WHAT YOU SHOULD DO: In your copy of the records, include every word exactly and no pictures.

[Opening RECORDED DATA section]

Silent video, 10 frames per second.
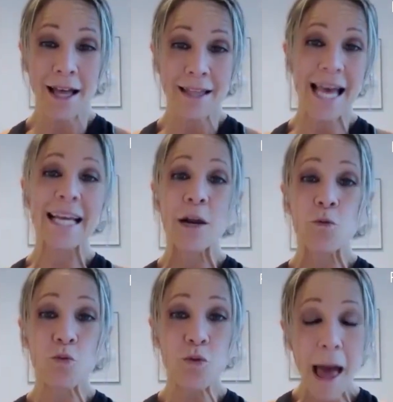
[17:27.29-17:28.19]
that
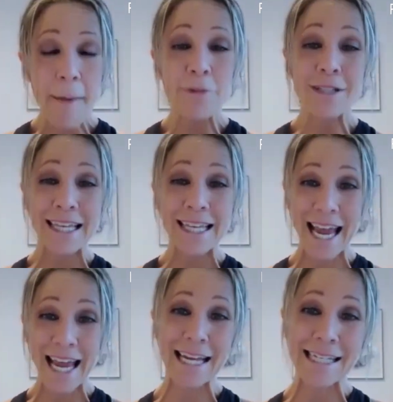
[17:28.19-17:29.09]
can
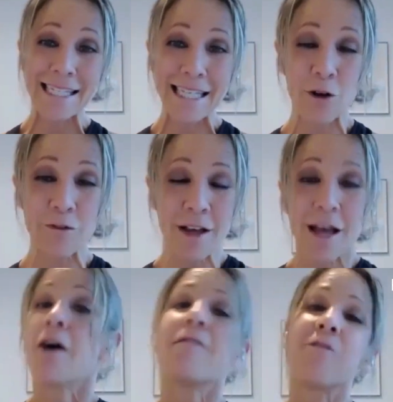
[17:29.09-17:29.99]
replicate itself
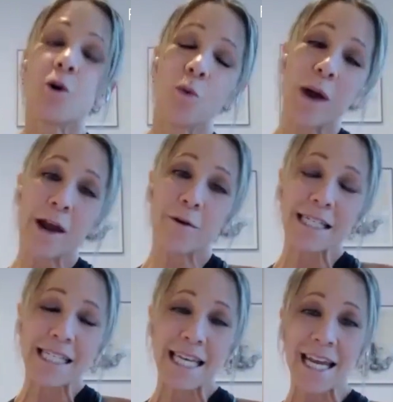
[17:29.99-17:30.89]
for where
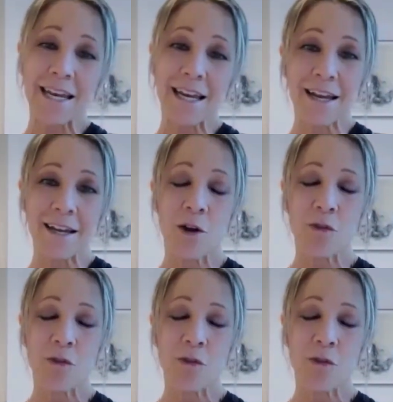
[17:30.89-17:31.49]
it's needed.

[Closing RECORDED DATA section]

ANSWER SECTION:
Silent video, 10 frames per second.
[17:27.29-17:28.19]
that
[17:28.19-17:29.09]
can
[17:29.09-17:29.99]
replicate itself
[17:29.99-17:30.89]
for where
[17:30.89-17:31.49]
it's needed.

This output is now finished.